### [REQUIRED WORK]
Find every line in the data that contains the word "frames". Return each of those lines.

### [Saved entries]
=-=-=-=-=

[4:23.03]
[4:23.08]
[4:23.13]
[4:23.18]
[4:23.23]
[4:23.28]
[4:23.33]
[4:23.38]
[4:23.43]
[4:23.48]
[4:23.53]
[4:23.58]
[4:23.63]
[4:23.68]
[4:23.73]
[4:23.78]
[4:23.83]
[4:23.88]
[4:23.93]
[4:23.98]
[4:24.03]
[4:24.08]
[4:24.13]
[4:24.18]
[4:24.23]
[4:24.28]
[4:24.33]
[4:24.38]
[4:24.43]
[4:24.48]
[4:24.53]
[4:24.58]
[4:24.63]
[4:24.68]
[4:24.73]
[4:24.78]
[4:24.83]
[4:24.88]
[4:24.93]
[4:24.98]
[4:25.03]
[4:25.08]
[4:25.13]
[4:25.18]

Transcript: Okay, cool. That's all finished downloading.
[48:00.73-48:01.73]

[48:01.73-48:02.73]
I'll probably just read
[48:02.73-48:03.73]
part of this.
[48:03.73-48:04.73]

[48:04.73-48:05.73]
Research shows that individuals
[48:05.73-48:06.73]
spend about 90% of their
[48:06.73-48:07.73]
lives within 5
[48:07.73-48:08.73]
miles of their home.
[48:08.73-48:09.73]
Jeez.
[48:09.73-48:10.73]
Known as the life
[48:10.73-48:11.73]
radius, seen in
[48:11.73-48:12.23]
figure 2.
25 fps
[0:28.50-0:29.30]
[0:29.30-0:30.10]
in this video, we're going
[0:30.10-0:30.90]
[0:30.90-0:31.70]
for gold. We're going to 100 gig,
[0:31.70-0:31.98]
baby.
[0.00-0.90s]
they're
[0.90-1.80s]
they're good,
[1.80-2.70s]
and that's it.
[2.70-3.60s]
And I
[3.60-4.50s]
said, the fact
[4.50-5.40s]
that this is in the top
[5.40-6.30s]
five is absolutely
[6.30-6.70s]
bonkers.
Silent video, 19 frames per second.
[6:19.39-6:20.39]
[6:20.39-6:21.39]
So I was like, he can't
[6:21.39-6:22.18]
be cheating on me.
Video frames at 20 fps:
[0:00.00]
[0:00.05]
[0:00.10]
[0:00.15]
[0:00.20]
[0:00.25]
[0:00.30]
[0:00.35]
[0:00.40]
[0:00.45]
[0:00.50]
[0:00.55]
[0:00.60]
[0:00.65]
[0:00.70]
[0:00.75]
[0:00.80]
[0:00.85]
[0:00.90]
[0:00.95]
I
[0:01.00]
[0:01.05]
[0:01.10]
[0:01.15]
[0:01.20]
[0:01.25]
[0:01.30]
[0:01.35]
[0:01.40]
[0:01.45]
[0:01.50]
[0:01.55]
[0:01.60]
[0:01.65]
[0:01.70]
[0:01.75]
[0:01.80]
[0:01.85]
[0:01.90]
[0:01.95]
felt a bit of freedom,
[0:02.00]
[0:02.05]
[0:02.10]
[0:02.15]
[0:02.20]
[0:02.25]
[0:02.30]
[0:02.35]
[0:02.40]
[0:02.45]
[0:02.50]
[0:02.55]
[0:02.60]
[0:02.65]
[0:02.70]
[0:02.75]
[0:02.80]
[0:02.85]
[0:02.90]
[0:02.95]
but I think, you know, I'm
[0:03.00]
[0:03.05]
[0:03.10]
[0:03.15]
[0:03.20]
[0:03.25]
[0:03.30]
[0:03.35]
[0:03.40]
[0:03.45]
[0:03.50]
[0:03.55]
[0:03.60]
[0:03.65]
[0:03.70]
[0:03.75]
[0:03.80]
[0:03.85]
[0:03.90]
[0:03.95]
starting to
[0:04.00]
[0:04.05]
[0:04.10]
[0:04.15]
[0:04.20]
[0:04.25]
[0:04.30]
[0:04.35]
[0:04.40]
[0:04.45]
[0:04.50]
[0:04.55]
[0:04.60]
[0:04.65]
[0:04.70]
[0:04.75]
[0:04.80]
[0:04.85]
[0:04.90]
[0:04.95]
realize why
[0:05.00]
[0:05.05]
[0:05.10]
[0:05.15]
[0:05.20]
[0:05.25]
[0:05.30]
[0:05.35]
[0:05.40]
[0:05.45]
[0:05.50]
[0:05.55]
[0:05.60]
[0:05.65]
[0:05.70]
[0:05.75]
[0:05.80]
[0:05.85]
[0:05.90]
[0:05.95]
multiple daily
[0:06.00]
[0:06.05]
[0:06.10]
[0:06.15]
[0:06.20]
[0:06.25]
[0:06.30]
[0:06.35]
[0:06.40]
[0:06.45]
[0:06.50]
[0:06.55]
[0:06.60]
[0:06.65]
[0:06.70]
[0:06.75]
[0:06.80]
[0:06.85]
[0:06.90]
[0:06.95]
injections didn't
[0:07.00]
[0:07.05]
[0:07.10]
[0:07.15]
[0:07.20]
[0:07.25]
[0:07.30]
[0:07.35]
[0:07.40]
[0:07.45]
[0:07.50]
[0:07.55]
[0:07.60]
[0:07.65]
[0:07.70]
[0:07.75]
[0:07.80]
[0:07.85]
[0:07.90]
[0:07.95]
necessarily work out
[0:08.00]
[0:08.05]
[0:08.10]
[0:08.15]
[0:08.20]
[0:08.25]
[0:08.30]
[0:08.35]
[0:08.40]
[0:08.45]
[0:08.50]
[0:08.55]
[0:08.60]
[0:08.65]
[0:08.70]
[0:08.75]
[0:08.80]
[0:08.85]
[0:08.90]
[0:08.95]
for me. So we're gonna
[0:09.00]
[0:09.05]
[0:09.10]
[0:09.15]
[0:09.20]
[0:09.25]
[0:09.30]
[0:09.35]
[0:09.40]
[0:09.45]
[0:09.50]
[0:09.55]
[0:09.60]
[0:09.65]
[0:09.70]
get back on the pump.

=-=-=-=-=

### [EXERCISE ANSWER]
Silent video, 19 frames per second.
Video frames at 20 fps:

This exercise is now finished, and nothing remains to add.